Old trolleys, lawn mowers and water drums may not seem like much but they have become tools of the trade for a local start-up.
Using these items and more, Bikes 4 Fun has given old, unwanted bikes a new lease of life.
Among its creations: a lawn mower bicycle which can cut grass during the ride, as well as a "train trike" bicycle which tows additional seats made of connected old trolleys and water drums.
These will be among 50 novelty bicycles on display at the Singapore Science Festival's Maker Faire in Tampines Street 11, an event organised to showcase creative projects in areas such as science and technology over the weekend.
Bikes 4 Fun's manager, Mr Mostapha Kamal, 28, said that through his bicycles, he hopes to show children the value of reinventing and being creative.
"I wanted to show kids that recycled bikes can be a lot of fun. Sometimes, all they need is a fresh coat of paint," he said.
The idea for his business first came about in 2006 when Mr Kamal, who studied earth architecture, was working in Cromwell, a town in New Zealand.
The father of two boys, aged three-year-old and nine-months-old, noticed that kids there often spent their time outdoors.

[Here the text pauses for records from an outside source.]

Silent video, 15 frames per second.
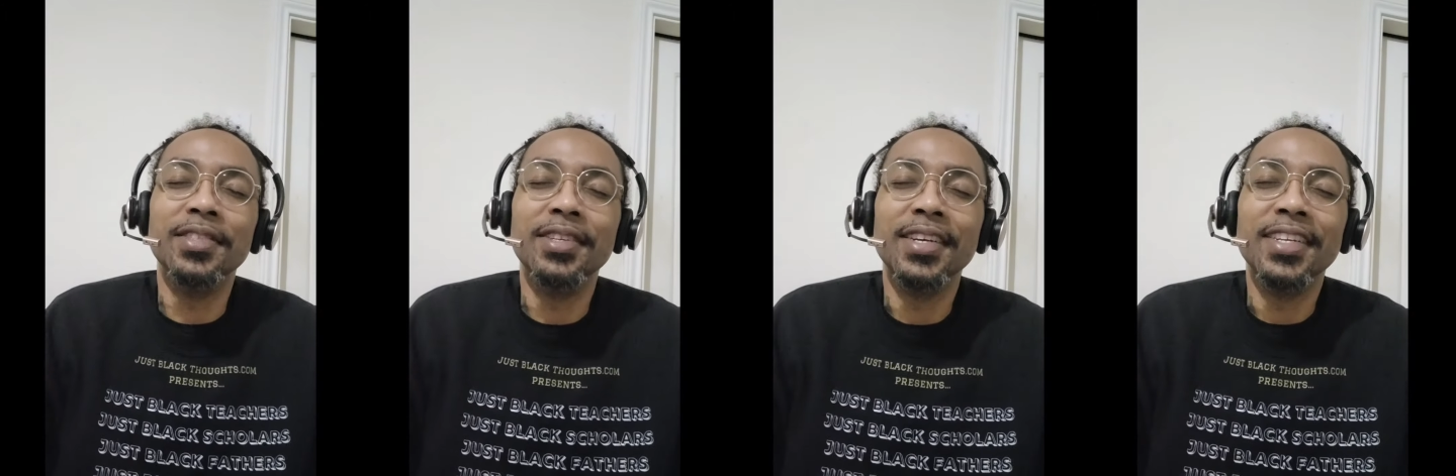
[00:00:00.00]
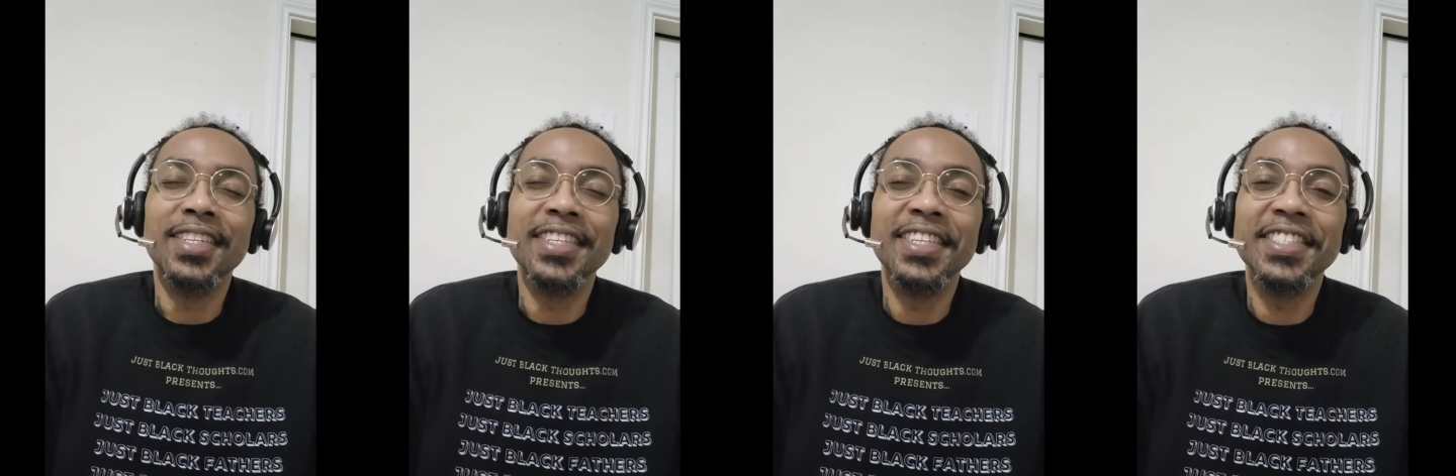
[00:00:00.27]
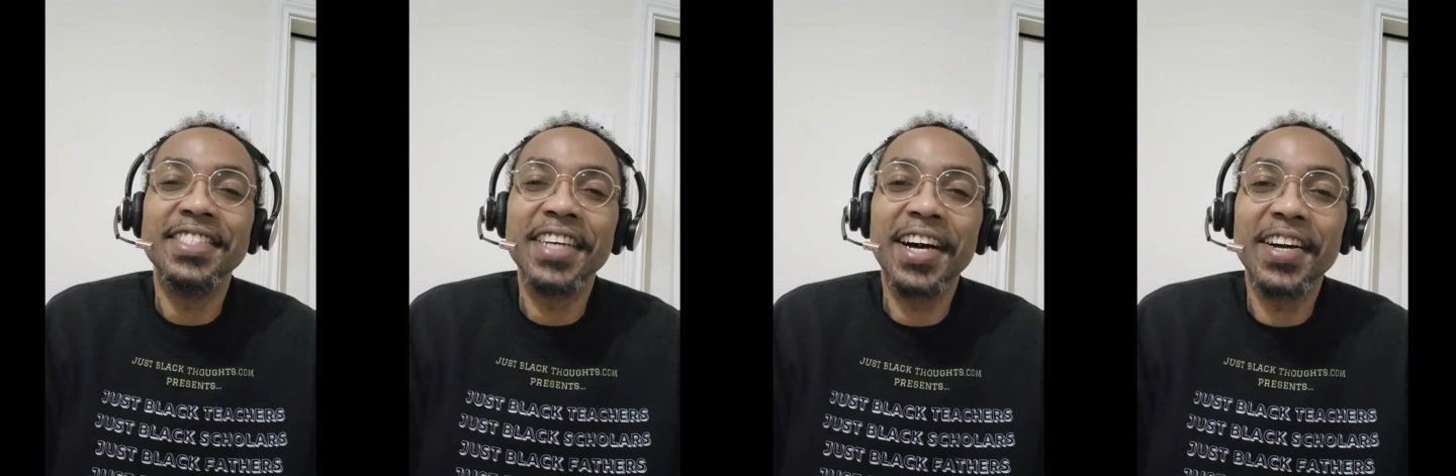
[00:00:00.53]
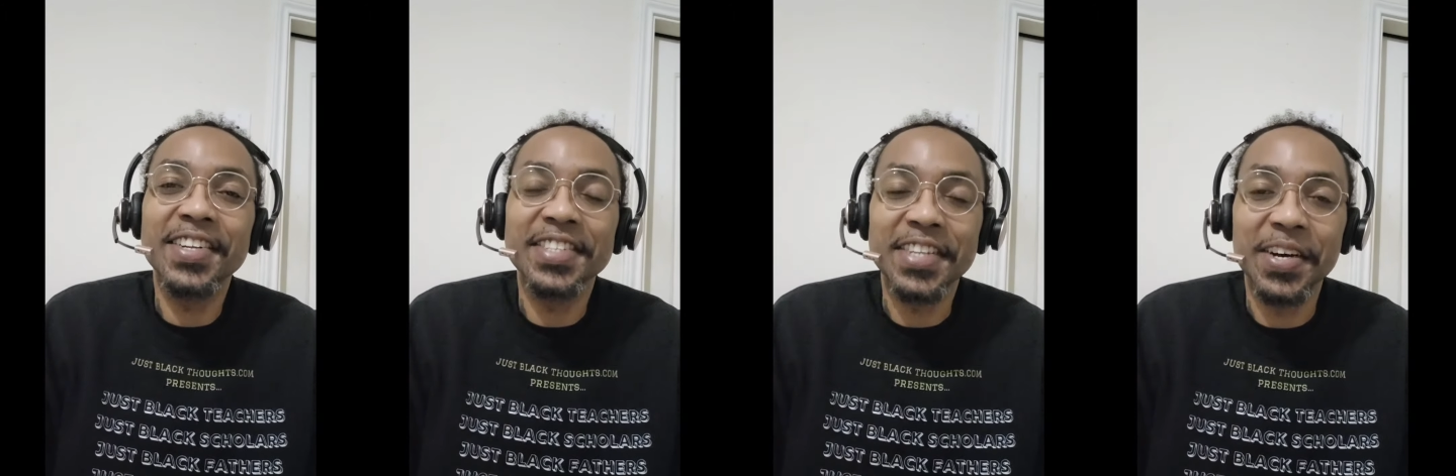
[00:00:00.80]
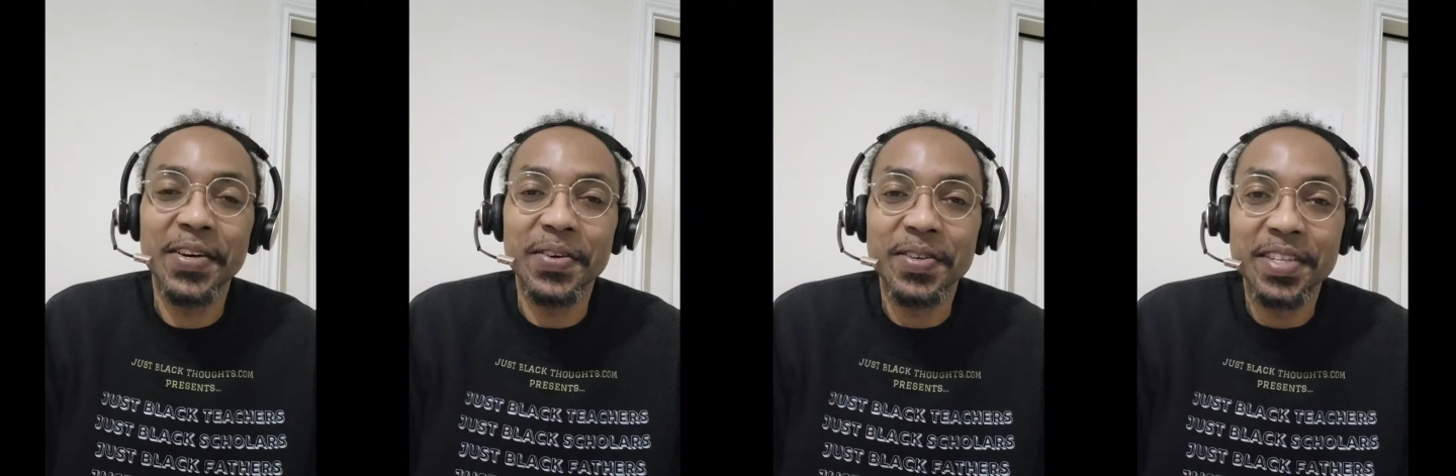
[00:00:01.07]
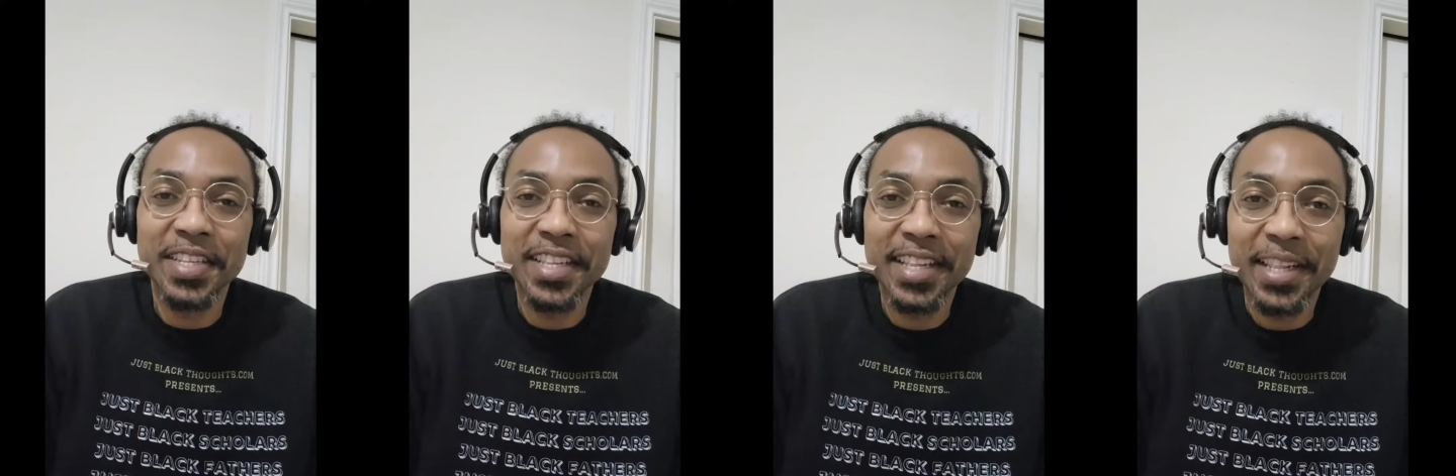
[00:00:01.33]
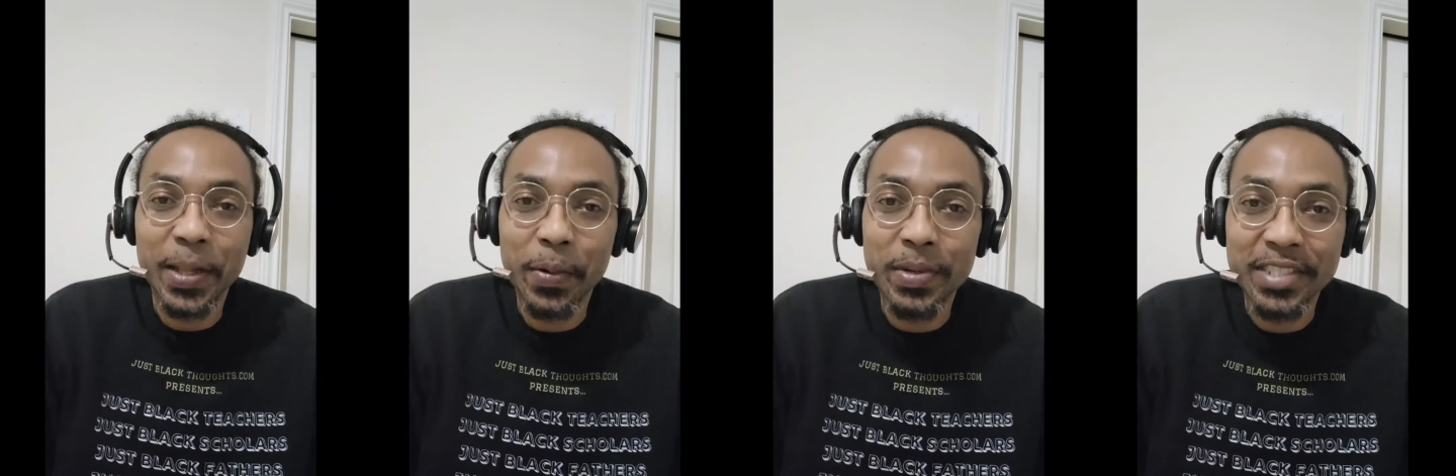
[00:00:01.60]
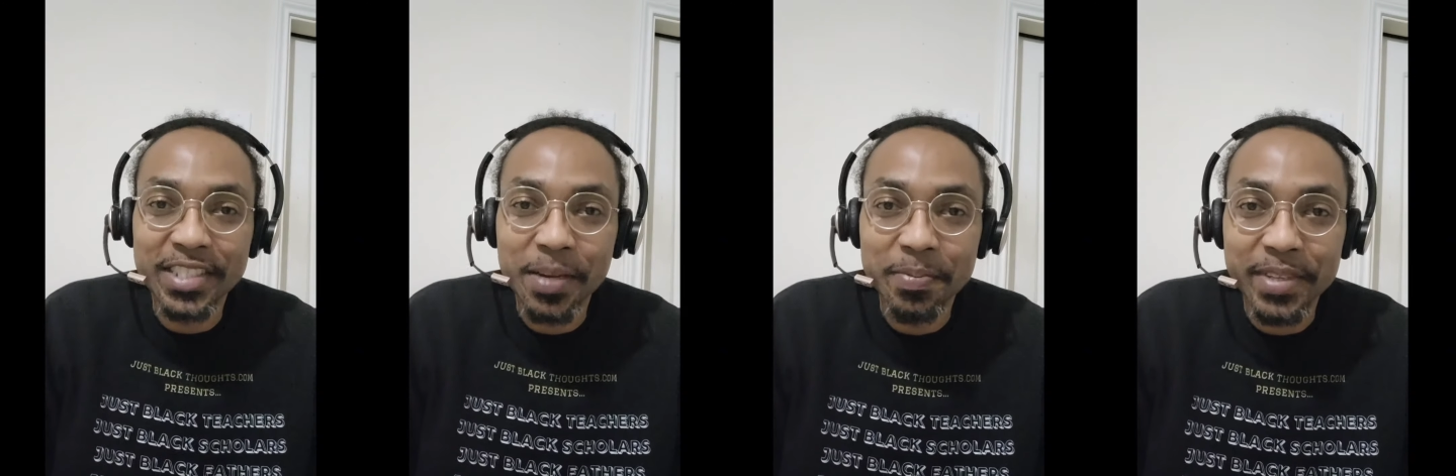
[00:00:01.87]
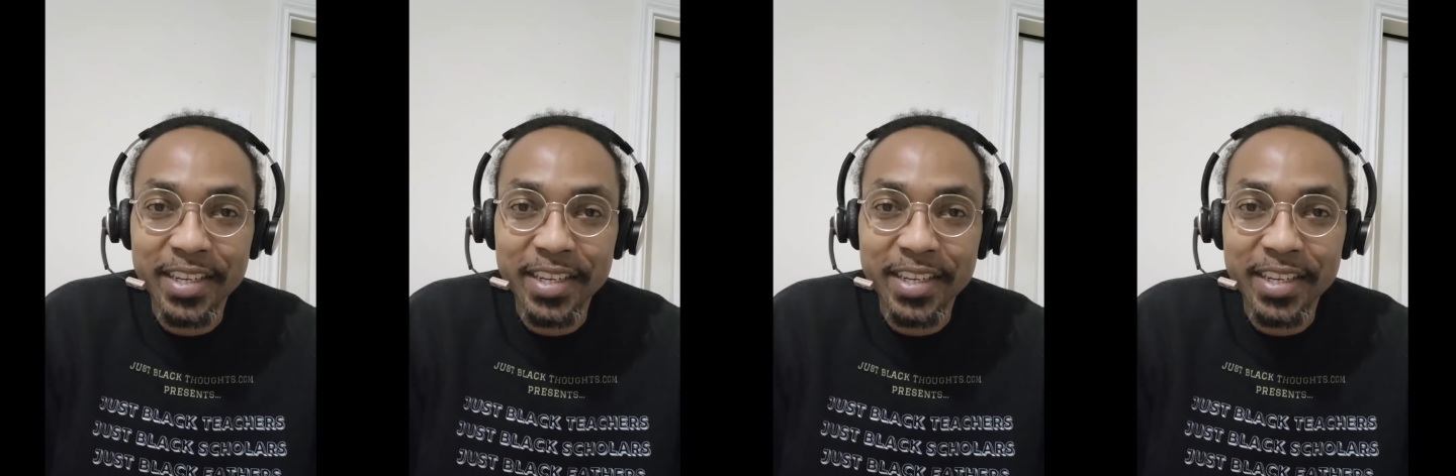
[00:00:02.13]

did y'all know there was something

He started collecting old bicycles that people had thrown away and giving them a makeover.
And he returned to Singapore in March this year with some 100 bikes, which are kept in a container in his Kaki Bukit workshop.
Mr Kamal said his ideas come mostly from children themselves. The train trike bicycle, for instance, was built for his three-year-old son who wanted a "choo-choo train". His other creations were born from fiddling with old, discarded items such as water pumps and blenders, or were adapted from other designs.

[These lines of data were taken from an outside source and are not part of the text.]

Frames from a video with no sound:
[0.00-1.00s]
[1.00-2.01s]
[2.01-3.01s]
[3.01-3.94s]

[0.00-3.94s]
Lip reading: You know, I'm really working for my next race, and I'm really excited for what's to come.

For instance, he drew on the design of the Penny Farthing, one of the world's earliest bicycles with a giant front wheel and a tiny back wheel, to create a similar-looking "Penny Fake Thing" from a mountain bike frame.
Bikes 4 Fun rents out these bikes at school, community and corporate events.
Last Sunday, the company organised an event for about 400 children at Clementi Primary School.
"Children love bicycles," said Mr Kamal. "It's very hard to find kids who don't love them."